→ **Assignment**
Copy out each line of the material exactly. Pictures do not belong in the copy.

→ **Data listing**

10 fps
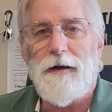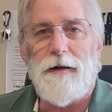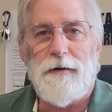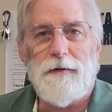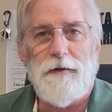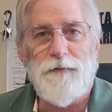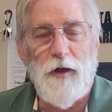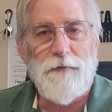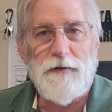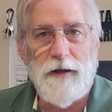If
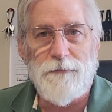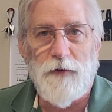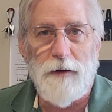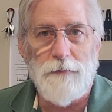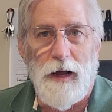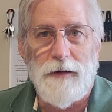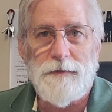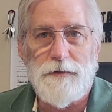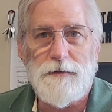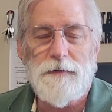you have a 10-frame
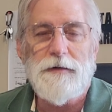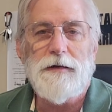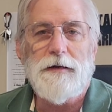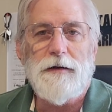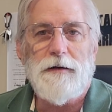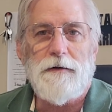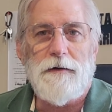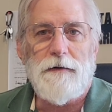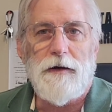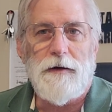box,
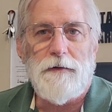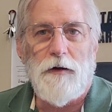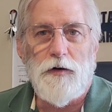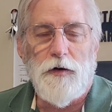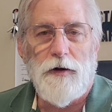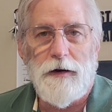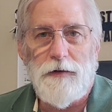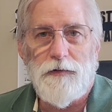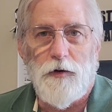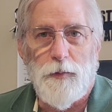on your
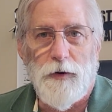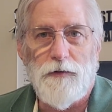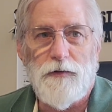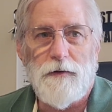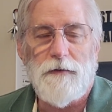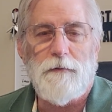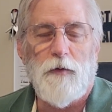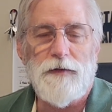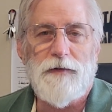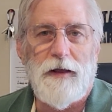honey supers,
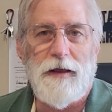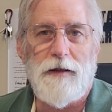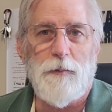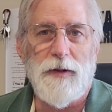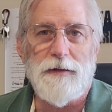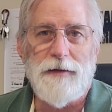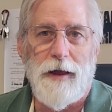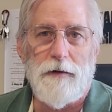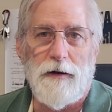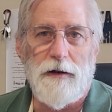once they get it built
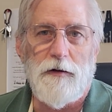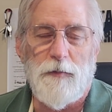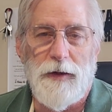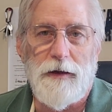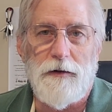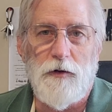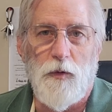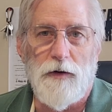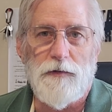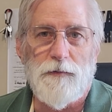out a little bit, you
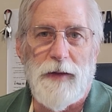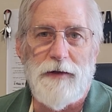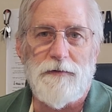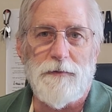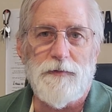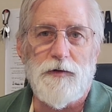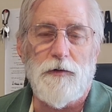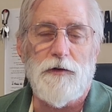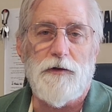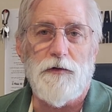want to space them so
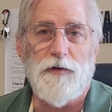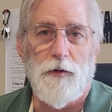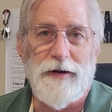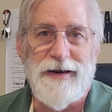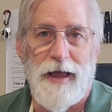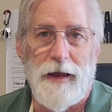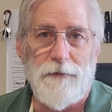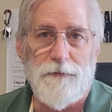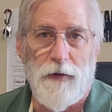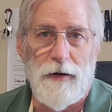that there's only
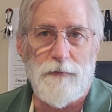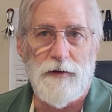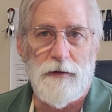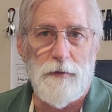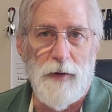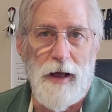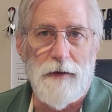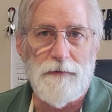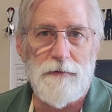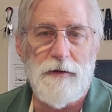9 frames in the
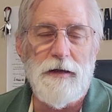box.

→ **Result below**
10 fps
If
you have a 10-frame
box,
on your
honey supers,
once they get it built
out a little bit, you
want to space them so
that there's only
9 frames in the
box.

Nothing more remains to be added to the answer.